Seth Rosenfeld published an opinion
piece in the New York Times (September 1, 2012) entitled “Reagan’s Personal Spying Machine.” It is based on his new book, Subversives: The FBI’s War on Student Radicals and Reagan’s Rise to
Power (New York ,
2012). He tirelessly gained access to previously secret FBI files to show how
extensively Ronald Reagan used the FBI in spying on student radicals in the
1960s. Rosenfeld also turned up a gem in the FBI files: Ronald Reagan used the
FBI to check out the man who was living with his wayward daughter, Maureen. Maureen was “the first daughter,” the child
of Ronald Reagan’s first marriage to Hollywood
actress, Jane Wyman. After they divorced, they sent their two children to
boarding schools and apparently saw them very rarely. A junior college drop
out, Maureen was twenty years old and had invited a married traffic cop to live
with her at her rooming house in 1961. J. Edgar Hoover himself approved the
investigation. The Bureau assigned three agents to check the guy’s police
department record, talk to the cleaning lady at the rooming house, and pose as
an insurance agent while questioning other tenants. They relayed their
information to actor George Murphy, a friend of Jane Wyman and Ronald Reagan
who had initiated the investigation on behalf of the parents. Rosenfeld’s point is that the FBI was engaging
in gumshoe detective work as a favor to Reagan, who had allowed them to hunt
Communists in the files of the Screen Actors Guild.
There
is no doubt that this kind of FBI field work is a historic first, the first
time national police had been used to check on a cohabiting girl’s living
arrangement. But where there is checking up on a girl’s boyfriend, it usually
turns out that Mom, not Dad, is the truly watchful one. Maureen’s autobiography, First Father, First Daughter (1989), a very honest memoir of a
rebellious and courageous feminist, trying to reconcile with her somewhat
distant father, makes it clear that the sexual revolution for girls from good
families was occurring by the early 1960s, not a few years later, as previously
believed. The FBI notes indicate that “Jane Wyman wishes to come to Washington to perhaps
straighten out her daughter” and wanted a background check of the policeman and
“concerning the relationship.” By the
early 1960s mothers (my own included) were calling the dorm at odd hours to
find out if their daughter was there and sending letters threatening to disown
daughters who continued to live with their boyfriends (not mine thankfully).

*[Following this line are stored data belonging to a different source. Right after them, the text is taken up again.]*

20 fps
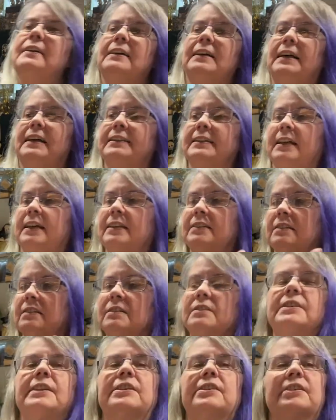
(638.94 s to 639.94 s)
And
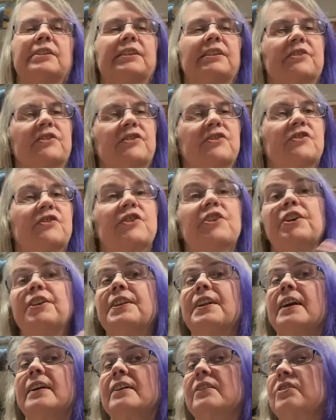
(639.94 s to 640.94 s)
then there is the
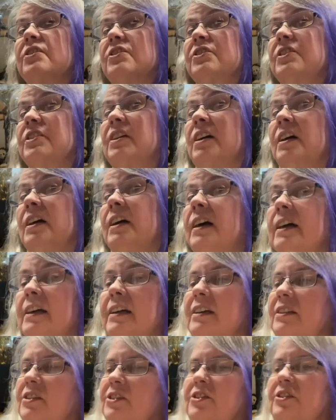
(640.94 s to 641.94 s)
next guy,
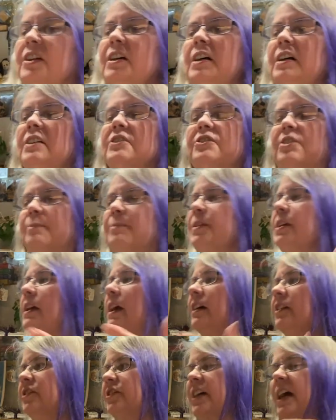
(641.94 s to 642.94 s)
because something
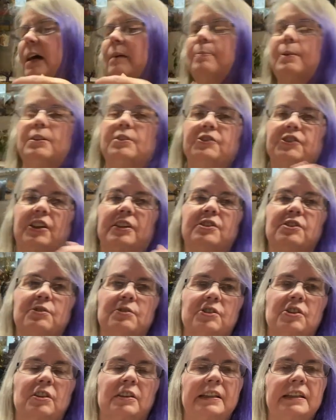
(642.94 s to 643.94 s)
else happens. And
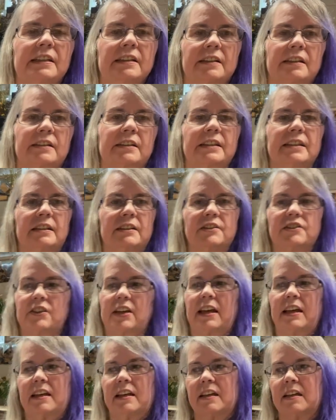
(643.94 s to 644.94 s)
usually there is
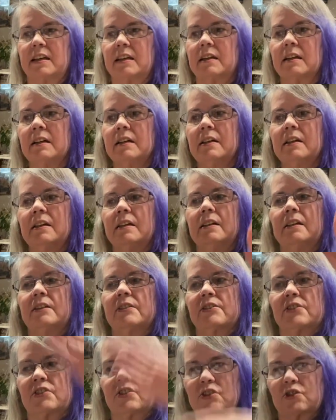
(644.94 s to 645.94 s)
a
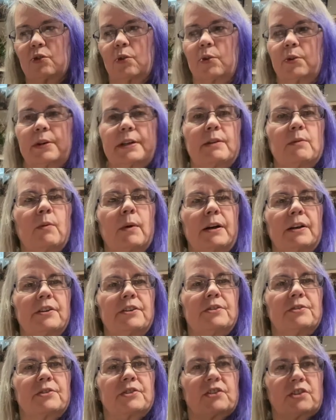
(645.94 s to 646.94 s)
story where
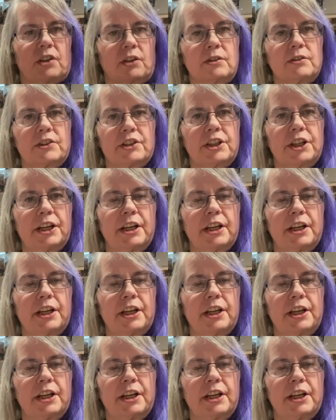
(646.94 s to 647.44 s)
you start,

Jane Wyman seems to have been a bit ahead of her time, as was true for her
daughter, Maureen.
When
the boyfriend secured his divorce, Maureen married him in a small ceremony in
their living room of a friend’s house. Mom, not Dad, refused to attend the
wedding. Ronnie and his wife Nancy were there.

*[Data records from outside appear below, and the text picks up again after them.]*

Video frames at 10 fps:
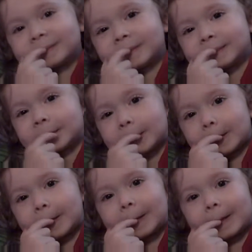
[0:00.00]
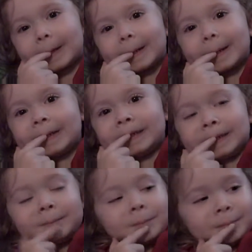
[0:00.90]
You want to tell me a story?
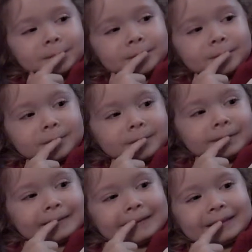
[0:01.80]
Yeah. Tell me a story.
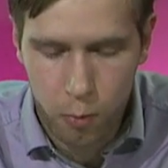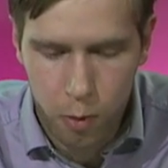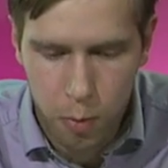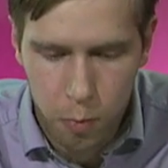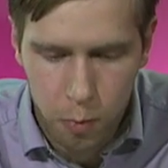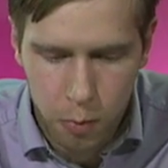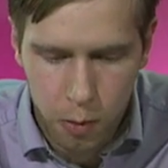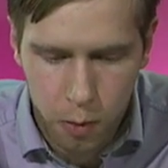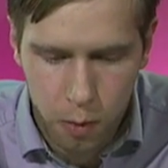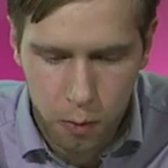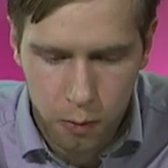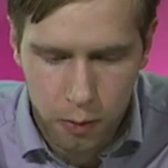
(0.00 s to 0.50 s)

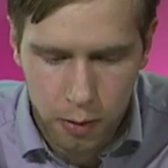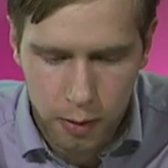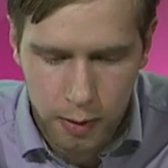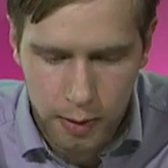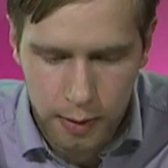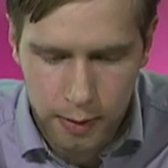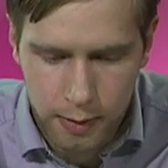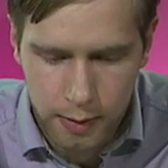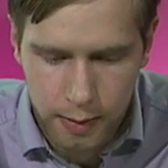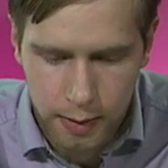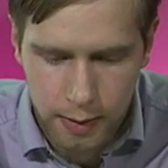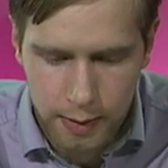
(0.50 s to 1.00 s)
remove
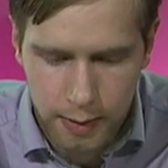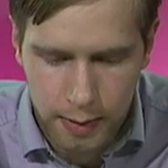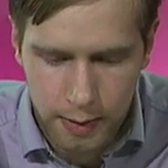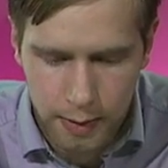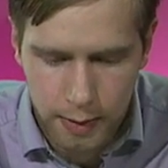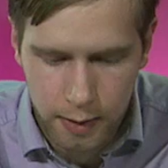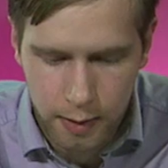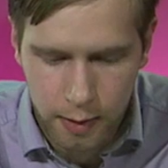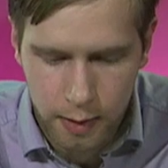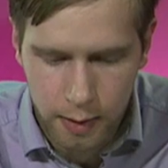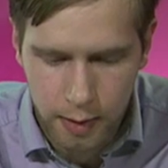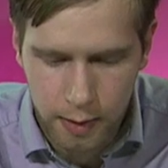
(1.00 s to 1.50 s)
this
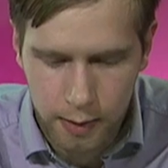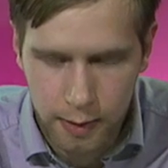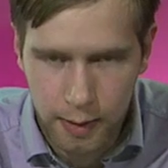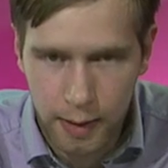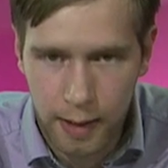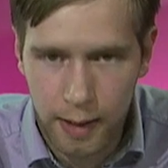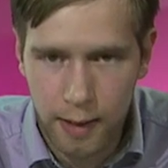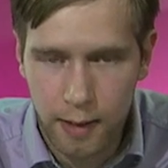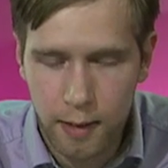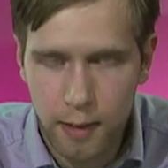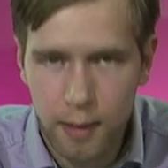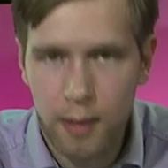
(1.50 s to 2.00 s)
D and
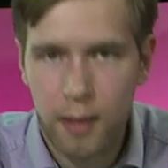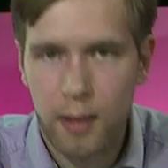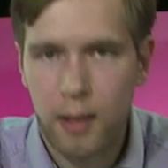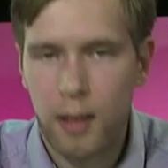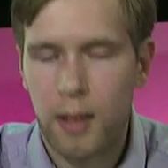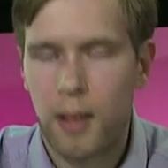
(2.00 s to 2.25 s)
the A,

Apparently Maureen never knew
about the FBI surveillance. Mom and Dad had been right to be worried about her
boyfriend. Prone to jealous rages, her groom repeatedly kicked and beat her
about the head and the face. Showing up
at work black and blue, she claimed to have bumped into doors and fallen down
stairs. Her husband was forcing her to have sex, even when she refused him.

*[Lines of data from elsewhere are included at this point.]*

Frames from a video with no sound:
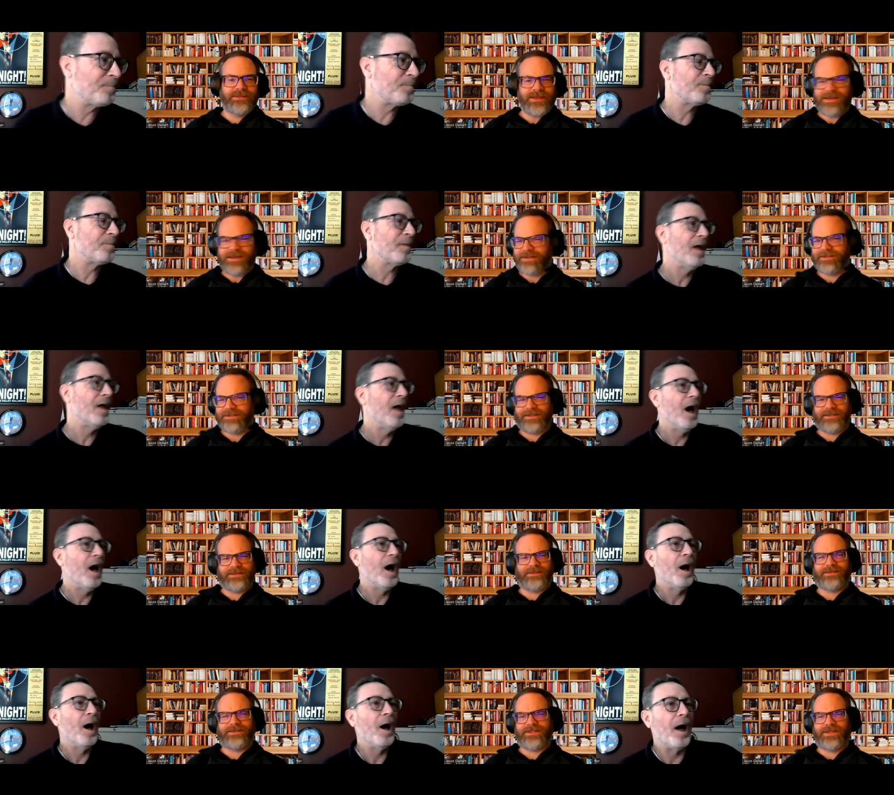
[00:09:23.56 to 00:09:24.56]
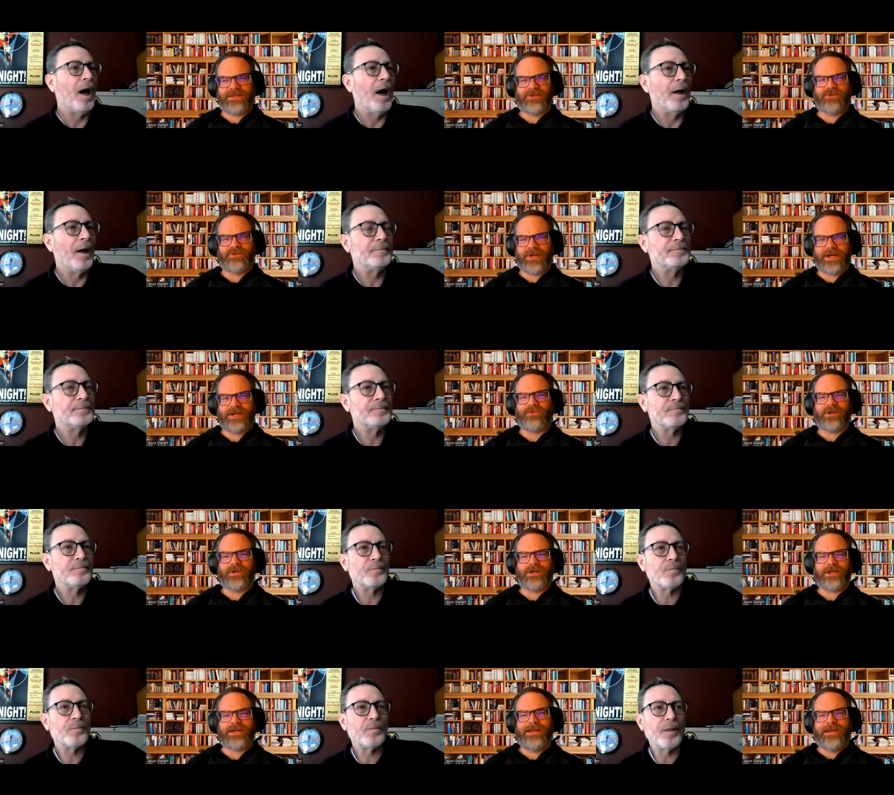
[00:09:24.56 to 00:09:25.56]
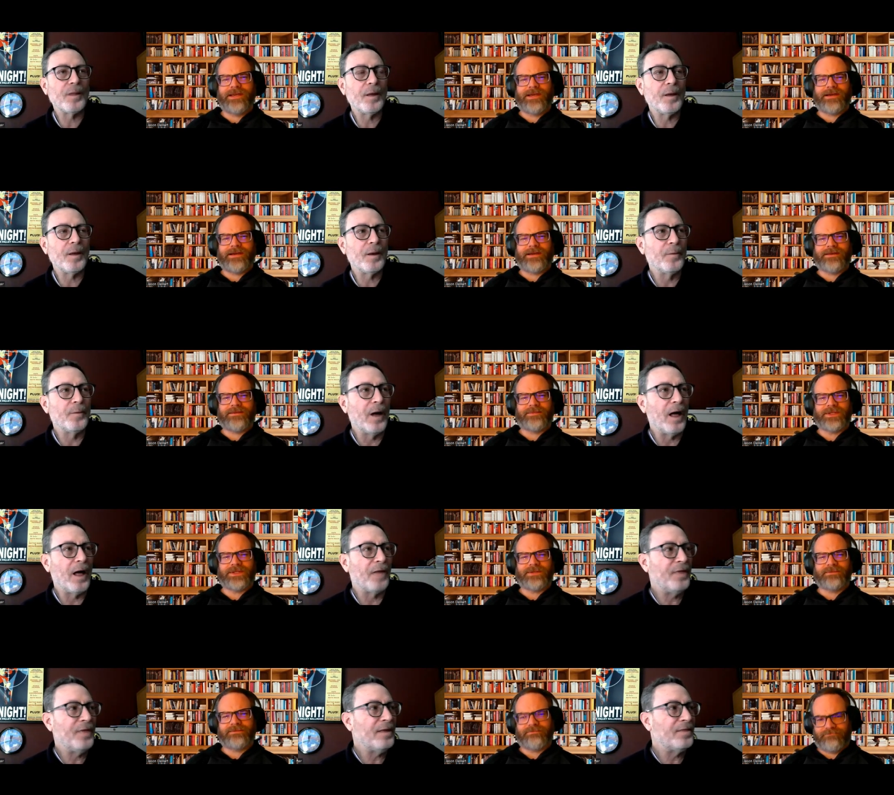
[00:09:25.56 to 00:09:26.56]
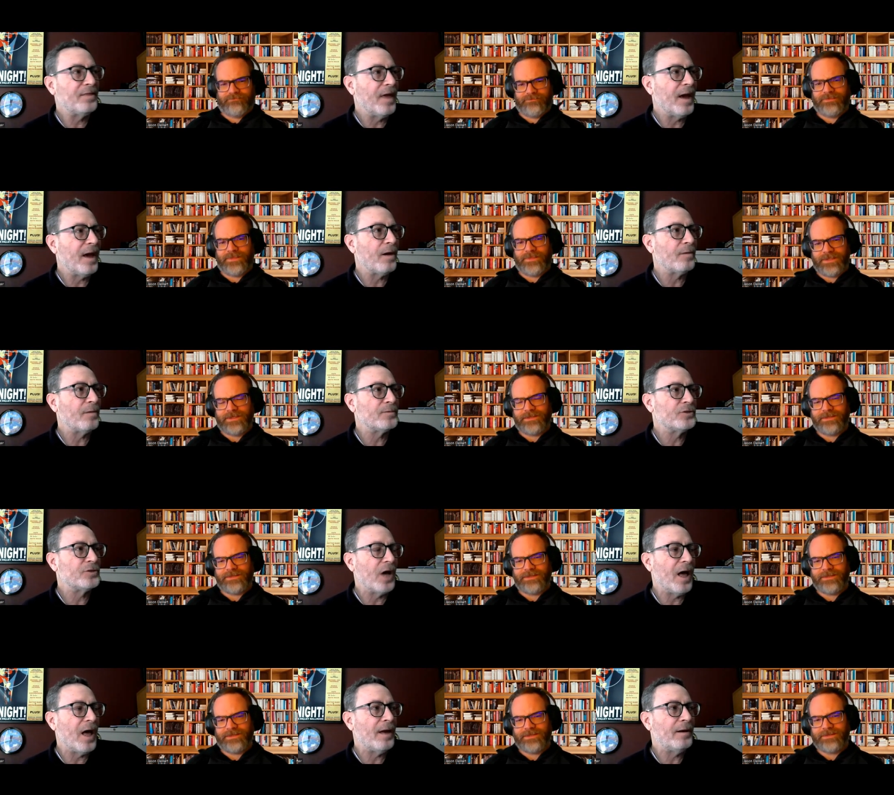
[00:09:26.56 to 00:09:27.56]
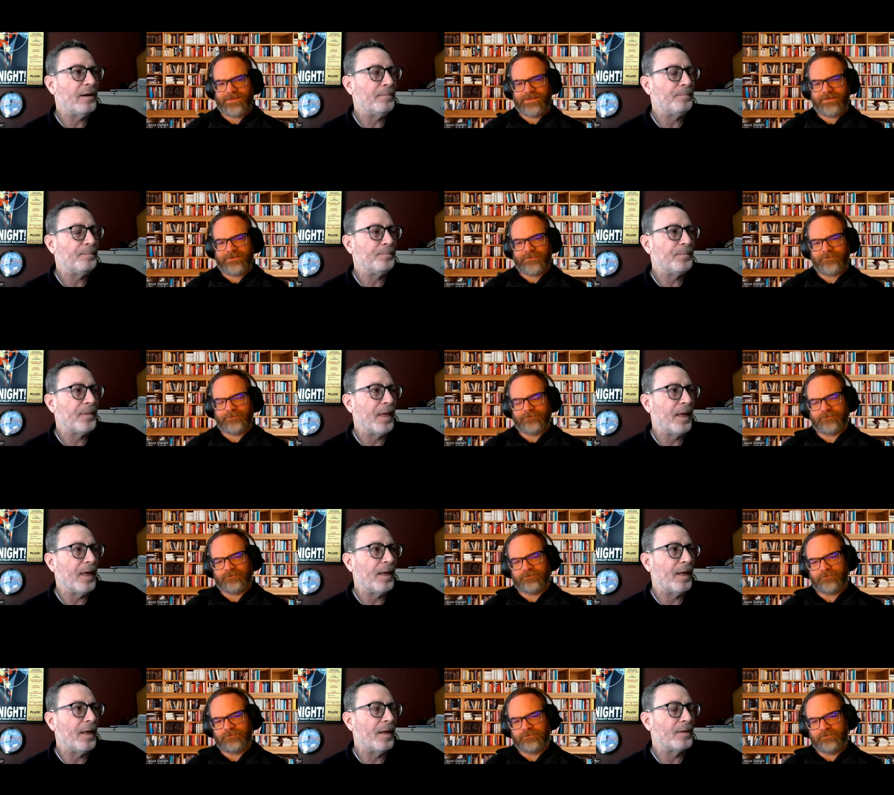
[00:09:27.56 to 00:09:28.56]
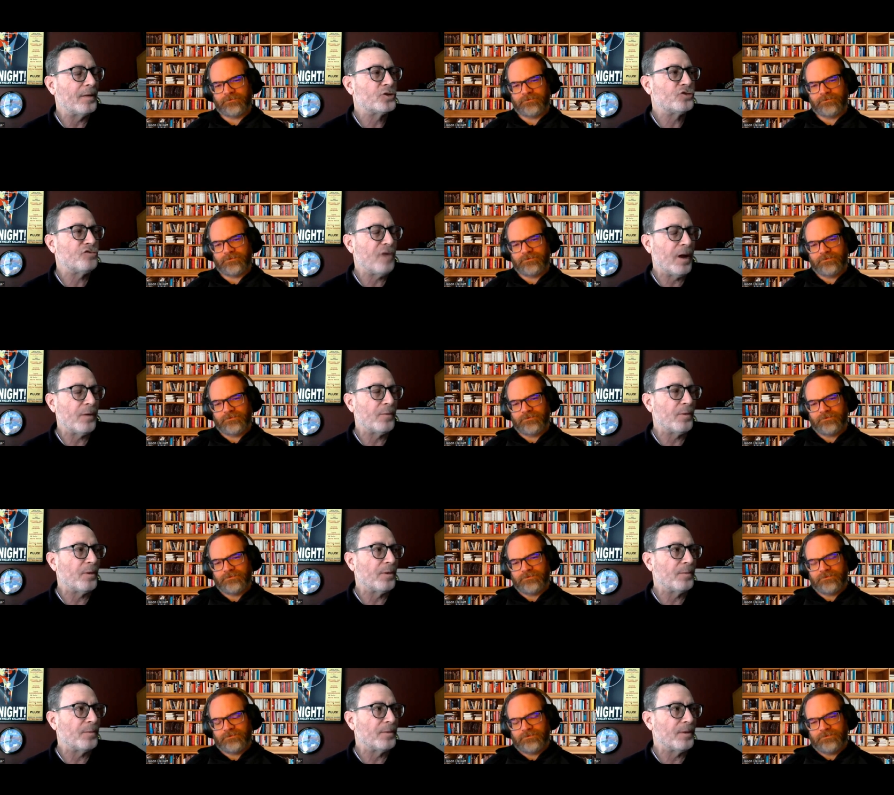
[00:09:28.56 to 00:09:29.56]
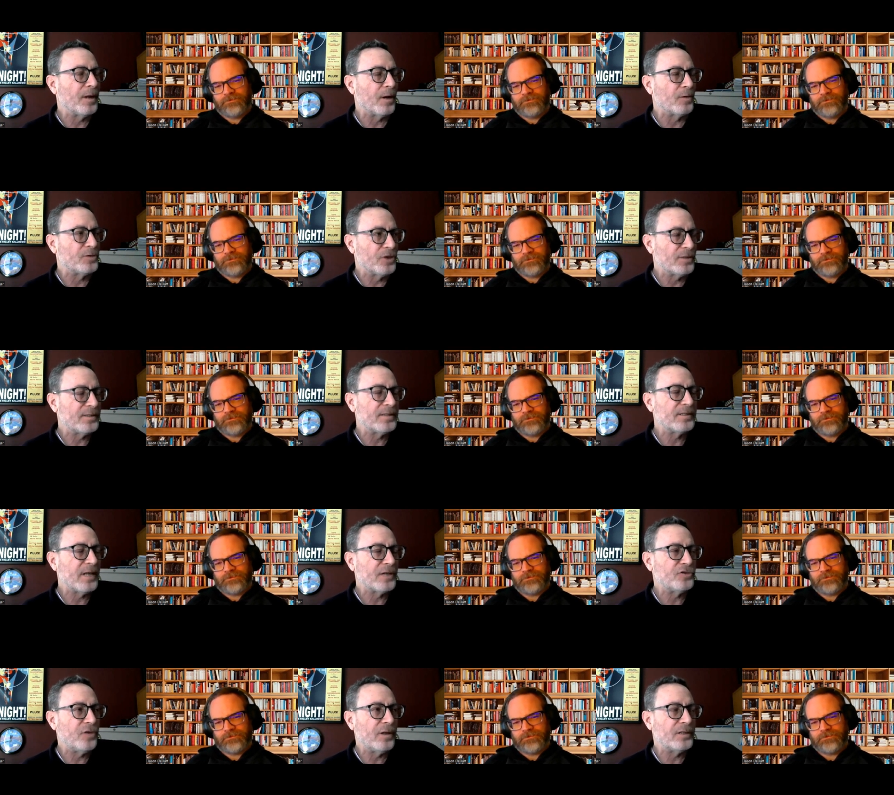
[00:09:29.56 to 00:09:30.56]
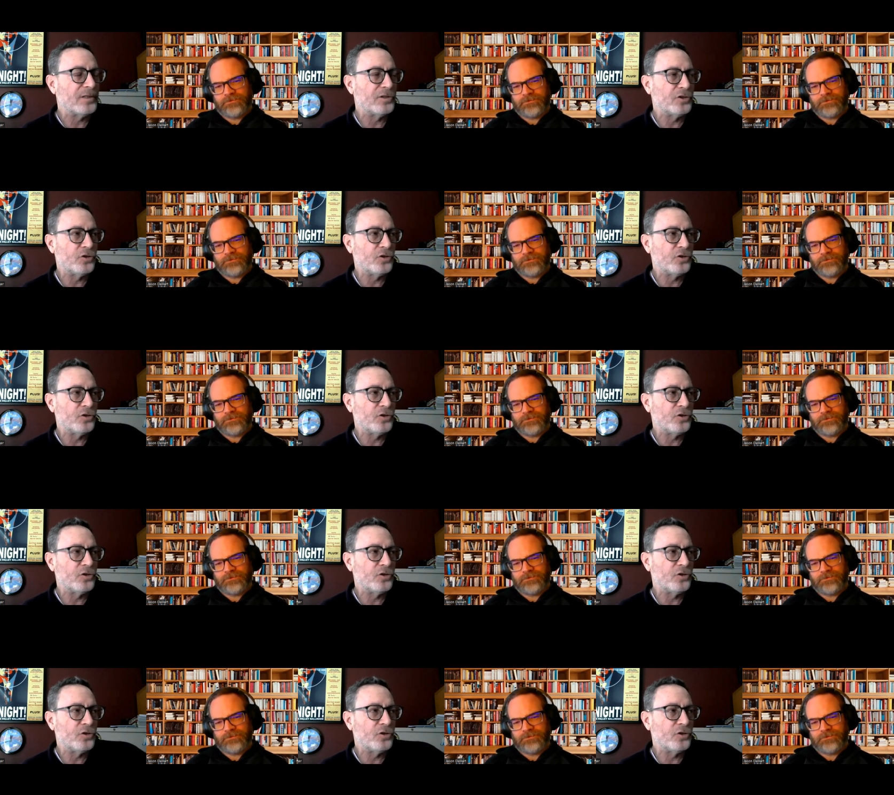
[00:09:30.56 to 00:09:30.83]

Speaker 1: you. Yeah, it's a, it's a great
Speaker 2: work. Um, well, so- I think there, John. Tra- you know, just as I trained as a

Even after she separated from him, she had to move five times because her ex
was stalking her and threatening to kill her. Maureen had been ashamed about
the abuse and had not told her parents about it. They did not learn the story
of her marriage until they read the manuscript for her book. She said that the
incident had made her the “person I am today.” Maureen recounted a painful
episode (with the name of her first husband discreetly not mentioned) because
she has become an advocate for public funding of shelters for domestic
violence, even challenging her father’s Attorney General, Edwin Meese, who had
wanted to cut such funding in 1985. She wrote that she thought her story could
help other battered women know that there was “someone who survived her
ordeal.” There is a political story to be told here, but let’s make sure that
we tell it with the family and sexual politics added.